▸ TASK MATERIAL

* * * * *

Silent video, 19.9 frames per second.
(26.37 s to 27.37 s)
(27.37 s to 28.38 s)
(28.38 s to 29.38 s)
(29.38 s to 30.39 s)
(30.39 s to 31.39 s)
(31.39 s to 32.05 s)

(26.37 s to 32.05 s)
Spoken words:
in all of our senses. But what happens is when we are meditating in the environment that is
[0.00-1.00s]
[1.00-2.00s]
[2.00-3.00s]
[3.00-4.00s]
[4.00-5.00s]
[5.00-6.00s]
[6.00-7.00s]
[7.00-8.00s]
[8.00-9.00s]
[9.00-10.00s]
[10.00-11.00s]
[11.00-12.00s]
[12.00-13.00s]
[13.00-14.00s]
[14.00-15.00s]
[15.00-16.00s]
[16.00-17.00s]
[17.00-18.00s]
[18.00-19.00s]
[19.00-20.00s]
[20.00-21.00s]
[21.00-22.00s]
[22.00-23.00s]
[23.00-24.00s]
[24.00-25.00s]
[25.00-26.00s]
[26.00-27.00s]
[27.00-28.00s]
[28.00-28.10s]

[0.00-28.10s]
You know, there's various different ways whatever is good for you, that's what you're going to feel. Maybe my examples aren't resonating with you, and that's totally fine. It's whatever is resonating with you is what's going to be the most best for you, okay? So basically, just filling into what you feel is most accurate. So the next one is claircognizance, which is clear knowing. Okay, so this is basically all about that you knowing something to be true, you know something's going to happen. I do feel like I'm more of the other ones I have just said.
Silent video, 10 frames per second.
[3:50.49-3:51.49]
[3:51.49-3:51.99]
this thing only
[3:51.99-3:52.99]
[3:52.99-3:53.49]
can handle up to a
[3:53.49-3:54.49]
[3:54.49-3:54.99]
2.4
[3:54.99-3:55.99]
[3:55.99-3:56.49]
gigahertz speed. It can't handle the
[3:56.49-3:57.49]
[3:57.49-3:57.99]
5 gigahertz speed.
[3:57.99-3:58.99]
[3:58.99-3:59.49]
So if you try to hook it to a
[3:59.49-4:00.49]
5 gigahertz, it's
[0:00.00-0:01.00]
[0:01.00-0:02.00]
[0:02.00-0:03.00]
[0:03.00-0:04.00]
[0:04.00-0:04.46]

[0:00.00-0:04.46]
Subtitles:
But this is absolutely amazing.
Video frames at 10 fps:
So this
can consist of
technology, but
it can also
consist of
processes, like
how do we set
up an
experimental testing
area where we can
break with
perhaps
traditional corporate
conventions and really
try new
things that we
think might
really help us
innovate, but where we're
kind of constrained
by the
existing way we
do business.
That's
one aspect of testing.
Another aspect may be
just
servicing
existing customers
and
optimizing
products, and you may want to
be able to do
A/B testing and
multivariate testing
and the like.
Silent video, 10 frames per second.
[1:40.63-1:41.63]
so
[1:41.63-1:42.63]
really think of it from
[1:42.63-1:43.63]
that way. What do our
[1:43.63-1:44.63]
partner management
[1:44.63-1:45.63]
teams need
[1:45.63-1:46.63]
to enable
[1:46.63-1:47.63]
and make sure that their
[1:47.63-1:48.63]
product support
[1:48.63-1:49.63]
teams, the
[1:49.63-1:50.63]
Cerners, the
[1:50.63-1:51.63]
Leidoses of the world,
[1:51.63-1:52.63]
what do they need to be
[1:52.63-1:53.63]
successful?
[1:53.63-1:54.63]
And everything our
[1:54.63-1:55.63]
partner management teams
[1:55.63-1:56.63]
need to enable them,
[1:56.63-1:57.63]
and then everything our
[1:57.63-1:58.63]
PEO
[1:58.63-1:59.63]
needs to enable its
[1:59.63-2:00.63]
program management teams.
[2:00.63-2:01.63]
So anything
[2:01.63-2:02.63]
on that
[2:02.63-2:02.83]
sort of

* * * * *

▸ WHAT IS NEEDED
Exactly the lines from the one containing "[1:44.63-1:45.63]" through the last line of the material above are to be returned, with nothing else.

▸ TASK ANSWER
[1:44.63-1:45.63]
teams need
[1:45.63-1:46.63]
to enable
[1:46.63-1:47.63]
and make sure that their
[1:47.63-1:48.63]
product support
[1:48.63-1:49.63]
teams, the
[1:49.63-1:50.63]
Cerners, the
[1:50.63-1:51.63]
Leidoses of the world,
[1:51.63-1:52.63]
what do they need to be
[1:52.63-1:53.63]
successful?
[1:53.63-1:54.63]
And everything our
[1:54.63-1:55.63]
partner management teams
[1:55.63-1:56.63]
need to enable them,
[1:56.63-1:57.63]
and then everything our
[1:57.63-1:58.63]
PEO
[1:58.63-1:59.63]
needs to enable its
[1:59.63-2:00.63]
program management teams.
[2:00.63-2:01.63]
So anything
[2:01.63-2:02.63]
on that
[2:02.63-2:02.83]
sort of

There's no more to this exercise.